Ministério da Justiça regulamenta uso de IA em investigações criminais

O Ministério da Justiça e Segurança Pública publicou, nesta segunda-feira, 30, a portaria 961, que regulamenta o uso de ferramentas tecnológicas da informação, inclusive soluções de inteligência artificial, por órgãos de segurança pública em atividades de investigação criminal.

A norma autoriza o emprego dessas tecnologias também em unidades prisionais, para detectar, localizar e bloquear sinais de celulares, tablets e dispositivos similares, além de permitir o acesso a dados neles armazenados, quando apreendidos.

A portaria se aplica às polícias Federal, Rodoviária Federal, Penal Federal e Penal Nacional, à Força Nacional, e a órgãos estaduais, distritais e municipais que recebam recursos dos Fundos Nacionais de Segurança Pública e Penitenciário. Também alcança o Cade, a Autoridade Nacional de Proteção de Dados e as secretarias nacionais de Segurança Pública e de Políticas Penais.

Segundo a pasta, esta é a primeira regulamentação específica sobre o uso de inteligência artificial na segurança pública no país. A medida, afirma o Ministério, posiciona o Brasil “na vanguarda da aplicação responsável de tecnologia para proteção da sociedade”.

Novo decreto autoriza uso de IA por forças de segurança sob limites legais.(Imagem: Reprodução/PF)

O uso dessas ferramentas exige autorização judicial para acesso a dados sigilosos, restrito aos fatos e períodos previamente autorizados. Dados de pessoas sem ligação com os fatos investigados ou obtidos fora do prazo devem ser descartados sempre que possível. Informações fortuitas que apontem para novos crimes deverão ser comunicadas ao juízo competente.

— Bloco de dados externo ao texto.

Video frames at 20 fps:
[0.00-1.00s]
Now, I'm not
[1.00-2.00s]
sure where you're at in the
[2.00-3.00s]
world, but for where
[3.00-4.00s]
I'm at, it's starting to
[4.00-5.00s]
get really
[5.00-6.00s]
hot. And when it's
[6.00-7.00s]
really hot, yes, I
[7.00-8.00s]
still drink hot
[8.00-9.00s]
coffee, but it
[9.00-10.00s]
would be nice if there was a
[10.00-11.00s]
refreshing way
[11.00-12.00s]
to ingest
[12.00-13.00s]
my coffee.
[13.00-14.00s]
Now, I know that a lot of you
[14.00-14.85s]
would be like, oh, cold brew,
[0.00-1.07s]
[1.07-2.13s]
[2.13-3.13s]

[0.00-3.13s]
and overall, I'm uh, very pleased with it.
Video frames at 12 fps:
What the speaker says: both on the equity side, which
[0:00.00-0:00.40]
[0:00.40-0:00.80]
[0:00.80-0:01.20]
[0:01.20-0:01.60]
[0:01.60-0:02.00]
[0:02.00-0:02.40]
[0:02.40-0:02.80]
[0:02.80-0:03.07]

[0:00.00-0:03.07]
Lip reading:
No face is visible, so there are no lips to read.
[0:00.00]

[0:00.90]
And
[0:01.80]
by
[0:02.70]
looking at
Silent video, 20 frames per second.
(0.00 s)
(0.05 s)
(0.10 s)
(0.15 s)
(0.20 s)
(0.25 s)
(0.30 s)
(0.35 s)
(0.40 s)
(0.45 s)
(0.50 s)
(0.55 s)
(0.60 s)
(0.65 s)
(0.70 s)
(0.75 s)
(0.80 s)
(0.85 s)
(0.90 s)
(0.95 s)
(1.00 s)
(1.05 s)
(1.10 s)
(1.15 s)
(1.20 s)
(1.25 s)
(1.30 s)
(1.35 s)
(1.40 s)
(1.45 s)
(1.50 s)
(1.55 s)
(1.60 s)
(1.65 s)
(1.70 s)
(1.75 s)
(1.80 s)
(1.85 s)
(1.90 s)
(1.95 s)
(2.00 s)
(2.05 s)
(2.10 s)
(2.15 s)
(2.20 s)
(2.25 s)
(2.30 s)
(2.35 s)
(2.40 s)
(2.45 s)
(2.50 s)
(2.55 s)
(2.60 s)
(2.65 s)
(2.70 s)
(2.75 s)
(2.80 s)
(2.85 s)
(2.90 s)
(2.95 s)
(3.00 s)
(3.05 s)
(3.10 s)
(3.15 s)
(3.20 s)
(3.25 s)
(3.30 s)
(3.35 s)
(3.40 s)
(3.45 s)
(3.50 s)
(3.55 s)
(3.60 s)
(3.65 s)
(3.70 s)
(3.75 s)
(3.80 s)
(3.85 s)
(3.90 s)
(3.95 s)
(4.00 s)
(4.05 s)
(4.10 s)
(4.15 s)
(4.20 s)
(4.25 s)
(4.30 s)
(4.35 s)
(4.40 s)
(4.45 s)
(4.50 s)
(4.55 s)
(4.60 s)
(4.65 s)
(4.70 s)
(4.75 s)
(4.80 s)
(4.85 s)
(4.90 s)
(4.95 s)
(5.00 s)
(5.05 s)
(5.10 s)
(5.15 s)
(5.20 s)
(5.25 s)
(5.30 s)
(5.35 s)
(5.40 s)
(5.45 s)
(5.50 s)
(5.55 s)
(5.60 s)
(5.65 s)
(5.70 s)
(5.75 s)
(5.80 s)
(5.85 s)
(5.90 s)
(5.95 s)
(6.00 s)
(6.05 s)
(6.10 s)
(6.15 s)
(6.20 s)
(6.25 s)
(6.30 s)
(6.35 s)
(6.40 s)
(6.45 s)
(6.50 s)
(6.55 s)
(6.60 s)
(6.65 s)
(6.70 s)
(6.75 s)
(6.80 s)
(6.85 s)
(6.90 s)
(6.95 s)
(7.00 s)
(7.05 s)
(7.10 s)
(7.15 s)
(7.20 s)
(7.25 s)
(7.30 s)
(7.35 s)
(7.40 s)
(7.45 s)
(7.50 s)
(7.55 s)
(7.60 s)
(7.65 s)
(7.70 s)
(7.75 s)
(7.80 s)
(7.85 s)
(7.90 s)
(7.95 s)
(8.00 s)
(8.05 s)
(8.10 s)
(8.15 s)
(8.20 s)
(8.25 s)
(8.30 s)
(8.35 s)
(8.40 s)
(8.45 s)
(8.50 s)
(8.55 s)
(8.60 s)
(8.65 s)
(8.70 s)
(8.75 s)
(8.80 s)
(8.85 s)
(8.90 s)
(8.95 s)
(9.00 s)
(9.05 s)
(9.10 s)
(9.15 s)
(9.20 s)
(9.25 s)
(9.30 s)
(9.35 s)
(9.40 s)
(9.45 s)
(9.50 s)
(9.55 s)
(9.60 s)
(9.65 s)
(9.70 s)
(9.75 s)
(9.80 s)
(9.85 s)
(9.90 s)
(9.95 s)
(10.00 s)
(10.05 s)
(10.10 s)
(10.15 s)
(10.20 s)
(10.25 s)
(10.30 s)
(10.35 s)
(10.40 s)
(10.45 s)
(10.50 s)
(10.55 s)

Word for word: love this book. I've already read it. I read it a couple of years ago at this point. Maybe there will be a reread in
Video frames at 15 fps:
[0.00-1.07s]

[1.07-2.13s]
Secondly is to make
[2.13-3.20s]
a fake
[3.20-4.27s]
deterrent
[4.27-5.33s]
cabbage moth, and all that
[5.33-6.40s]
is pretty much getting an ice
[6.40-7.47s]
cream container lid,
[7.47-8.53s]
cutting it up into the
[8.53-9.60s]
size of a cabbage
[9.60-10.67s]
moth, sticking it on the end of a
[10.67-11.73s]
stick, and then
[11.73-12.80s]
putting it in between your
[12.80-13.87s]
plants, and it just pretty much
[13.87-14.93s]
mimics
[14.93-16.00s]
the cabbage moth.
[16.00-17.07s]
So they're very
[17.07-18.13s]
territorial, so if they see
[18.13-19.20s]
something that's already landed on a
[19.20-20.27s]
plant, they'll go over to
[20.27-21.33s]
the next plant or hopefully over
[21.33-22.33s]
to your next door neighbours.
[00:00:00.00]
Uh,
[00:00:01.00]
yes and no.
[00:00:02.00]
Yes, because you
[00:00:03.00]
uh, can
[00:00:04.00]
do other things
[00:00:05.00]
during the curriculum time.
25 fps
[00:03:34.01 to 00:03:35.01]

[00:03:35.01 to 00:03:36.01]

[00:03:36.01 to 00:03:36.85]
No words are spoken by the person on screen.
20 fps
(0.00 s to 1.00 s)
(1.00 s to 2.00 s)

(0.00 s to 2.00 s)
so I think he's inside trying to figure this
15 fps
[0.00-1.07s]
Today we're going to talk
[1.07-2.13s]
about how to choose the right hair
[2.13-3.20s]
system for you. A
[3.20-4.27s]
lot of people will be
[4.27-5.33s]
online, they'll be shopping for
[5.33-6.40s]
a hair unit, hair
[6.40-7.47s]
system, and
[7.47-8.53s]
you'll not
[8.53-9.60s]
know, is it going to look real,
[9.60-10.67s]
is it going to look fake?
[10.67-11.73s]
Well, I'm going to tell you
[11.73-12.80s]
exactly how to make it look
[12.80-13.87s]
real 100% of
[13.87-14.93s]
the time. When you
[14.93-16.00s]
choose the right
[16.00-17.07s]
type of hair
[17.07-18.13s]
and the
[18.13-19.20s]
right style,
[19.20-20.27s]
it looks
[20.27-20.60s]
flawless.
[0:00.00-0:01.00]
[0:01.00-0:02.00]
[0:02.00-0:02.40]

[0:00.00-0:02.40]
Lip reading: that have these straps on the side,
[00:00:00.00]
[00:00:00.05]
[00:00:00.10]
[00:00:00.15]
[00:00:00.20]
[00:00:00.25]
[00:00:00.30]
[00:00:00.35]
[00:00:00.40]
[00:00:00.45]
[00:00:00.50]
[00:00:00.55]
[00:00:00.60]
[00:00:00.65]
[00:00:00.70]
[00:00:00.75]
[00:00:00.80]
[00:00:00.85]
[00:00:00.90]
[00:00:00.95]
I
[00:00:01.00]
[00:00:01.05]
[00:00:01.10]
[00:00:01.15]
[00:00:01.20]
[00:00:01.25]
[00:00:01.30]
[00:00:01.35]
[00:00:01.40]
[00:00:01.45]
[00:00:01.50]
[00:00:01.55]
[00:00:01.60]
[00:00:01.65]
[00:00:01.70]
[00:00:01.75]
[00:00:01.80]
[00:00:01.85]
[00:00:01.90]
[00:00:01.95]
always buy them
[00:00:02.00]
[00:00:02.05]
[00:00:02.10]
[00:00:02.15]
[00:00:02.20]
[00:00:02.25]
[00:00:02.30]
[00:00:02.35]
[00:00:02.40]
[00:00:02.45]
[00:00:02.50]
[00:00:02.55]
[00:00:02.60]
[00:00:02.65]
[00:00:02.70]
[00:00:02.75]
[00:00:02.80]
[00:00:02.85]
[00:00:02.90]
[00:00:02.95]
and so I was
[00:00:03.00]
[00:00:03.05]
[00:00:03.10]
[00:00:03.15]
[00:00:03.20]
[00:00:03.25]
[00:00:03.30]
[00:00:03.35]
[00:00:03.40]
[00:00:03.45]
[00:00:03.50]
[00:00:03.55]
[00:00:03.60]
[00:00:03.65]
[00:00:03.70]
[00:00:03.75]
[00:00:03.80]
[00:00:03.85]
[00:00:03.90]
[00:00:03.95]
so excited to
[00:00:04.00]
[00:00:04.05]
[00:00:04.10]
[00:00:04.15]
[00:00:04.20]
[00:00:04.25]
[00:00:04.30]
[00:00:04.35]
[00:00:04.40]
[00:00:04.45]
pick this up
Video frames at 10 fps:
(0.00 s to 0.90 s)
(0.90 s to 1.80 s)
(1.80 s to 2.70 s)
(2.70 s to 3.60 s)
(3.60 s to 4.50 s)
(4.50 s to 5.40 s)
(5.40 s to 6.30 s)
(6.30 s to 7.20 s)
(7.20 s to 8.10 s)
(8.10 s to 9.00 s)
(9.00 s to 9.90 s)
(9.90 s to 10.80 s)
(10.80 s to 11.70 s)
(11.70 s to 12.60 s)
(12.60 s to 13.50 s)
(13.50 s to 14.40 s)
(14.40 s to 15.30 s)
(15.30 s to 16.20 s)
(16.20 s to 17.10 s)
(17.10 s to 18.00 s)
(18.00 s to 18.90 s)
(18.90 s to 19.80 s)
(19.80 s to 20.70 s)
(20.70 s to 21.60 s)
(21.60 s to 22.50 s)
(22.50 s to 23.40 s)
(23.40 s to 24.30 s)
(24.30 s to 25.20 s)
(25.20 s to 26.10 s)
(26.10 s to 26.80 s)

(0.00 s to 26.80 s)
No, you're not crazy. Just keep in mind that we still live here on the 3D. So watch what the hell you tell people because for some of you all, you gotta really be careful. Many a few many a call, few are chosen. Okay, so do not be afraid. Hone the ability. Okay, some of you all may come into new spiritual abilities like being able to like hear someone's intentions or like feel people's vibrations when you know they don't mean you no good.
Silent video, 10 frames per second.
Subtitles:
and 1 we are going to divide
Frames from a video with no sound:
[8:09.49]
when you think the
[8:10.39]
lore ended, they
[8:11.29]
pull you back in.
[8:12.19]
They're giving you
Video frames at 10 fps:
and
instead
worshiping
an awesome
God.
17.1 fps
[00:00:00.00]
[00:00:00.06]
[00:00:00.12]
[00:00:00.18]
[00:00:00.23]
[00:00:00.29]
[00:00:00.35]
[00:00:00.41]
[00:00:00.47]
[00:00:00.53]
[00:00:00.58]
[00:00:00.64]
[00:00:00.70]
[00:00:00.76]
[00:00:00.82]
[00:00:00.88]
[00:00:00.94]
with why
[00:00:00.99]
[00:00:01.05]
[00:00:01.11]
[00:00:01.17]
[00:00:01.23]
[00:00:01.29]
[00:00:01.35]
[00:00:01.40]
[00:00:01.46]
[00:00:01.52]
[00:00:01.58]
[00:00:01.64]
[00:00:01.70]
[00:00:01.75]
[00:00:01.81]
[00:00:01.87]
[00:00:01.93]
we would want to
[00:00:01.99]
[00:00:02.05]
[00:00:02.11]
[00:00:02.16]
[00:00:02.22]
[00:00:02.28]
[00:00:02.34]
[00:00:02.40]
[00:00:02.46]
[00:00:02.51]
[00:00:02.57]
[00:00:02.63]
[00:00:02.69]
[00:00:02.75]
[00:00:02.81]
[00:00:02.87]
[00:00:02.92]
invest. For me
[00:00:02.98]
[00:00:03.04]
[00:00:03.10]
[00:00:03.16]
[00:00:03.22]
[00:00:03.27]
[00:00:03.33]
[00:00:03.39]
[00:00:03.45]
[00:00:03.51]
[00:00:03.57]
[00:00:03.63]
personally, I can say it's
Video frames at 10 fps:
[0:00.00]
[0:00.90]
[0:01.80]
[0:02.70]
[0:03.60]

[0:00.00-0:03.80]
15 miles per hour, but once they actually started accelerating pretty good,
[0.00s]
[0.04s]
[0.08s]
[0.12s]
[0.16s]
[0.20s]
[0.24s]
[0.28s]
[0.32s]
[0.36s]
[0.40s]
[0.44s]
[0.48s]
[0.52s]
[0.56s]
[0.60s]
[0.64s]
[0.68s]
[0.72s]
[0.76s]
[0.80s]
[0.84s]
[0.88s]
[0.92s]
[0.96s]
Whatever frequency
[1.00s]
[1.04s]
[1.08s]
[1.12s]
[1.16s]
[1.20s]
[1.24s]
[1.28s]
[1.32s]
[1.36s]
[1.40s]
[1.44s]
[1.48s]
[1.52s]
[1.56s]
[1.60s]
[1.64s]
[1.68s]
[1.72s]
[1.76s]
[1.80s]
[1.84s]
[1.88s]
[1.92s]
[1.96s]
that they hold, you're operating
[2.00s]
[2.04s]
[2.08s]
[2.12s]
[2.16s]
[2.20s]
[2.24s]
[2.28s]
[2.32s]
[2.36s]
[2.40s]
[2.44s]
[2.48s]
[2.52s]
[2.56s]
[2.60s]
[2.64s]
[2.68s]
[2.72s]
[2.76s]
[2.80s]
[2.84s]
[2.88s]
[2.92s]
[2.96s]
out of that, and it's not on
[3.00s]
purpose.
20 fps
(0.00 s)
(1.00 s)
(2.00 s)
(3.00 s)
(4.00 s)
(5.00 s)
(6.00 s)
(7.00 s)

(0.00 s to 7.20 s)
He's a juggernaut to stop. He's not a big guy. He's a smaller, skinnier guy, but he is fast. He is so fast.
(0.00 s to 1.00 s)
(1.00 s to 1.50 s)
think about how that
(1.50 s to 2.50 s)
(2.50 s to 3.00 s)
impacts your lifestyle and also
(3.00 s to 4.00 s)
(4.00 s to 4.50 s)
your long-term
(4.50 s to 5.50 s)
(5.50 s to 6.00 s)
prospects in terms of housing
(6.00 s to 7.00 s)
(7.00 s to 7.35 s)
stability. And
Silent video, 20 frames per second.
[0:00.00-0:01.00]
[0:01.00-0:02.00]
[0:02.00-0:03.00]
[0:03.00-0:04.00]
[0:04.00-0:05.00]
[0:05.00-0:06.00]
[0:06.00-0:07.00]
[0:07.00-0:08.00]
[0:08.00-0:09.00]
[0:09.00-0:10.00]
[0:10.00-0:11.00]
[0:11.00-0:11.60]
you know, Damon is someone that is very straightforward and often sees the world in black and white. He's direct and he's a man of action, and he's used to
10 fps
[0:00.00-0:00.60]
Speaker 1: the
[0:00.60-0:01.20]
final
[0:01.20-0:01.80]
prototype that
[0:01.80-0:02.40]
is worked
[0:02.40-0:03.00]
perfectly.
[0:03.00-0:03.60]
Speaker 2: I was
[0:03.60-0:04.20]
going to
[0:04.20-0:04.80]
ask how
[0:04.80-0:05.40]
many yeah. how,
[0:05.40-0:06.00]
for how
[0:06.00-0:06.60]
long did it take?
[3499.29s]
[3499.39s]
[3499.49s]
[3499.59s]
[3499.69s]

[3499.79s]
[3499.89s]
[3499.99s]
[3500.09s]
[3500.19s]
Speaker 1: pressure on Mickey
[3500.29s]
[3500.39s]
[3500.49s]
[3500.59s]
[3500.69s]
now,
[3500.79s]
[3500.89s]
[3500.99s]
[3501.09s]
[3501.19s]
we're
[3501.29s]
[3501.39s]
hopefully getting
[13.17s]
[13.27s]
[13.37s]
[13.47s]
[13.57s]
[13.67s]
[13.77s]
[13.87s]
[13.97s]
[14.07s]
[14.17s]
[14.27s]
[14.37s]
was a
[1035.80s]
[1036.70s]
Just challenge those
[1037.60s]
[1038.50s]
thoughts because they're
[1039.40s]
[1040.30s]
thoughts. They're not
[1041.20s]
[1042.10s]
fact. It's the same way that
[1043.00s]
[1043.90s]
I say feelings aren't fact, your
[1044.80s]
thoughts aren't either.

A regulamentação veda o uso de identificação biométrica à distância, em tempo real e em espaços públicos, salvo nos casos de flagrantes, desaparecimento de pessoas, ameaças iminentes à integridade física ou cumprimento de mandados judiciais.

A norma também determina que o uso dessas tecnologias respeite os princípios da legalidade, necessidade, adequação, proporcionalidade e proteção à privacidade. O Ministério da Justiça ressaltou que o uso da inteligência artificial deve ser proporcional, com foco na prevenção de riscos e conforme a legislação vigente.

O acesso aos sistemas será restrito a agentes públicos no pleno exercício da função e previamente autorizados, mediante autenticação por certificado digital, biometria ou outro método seguro.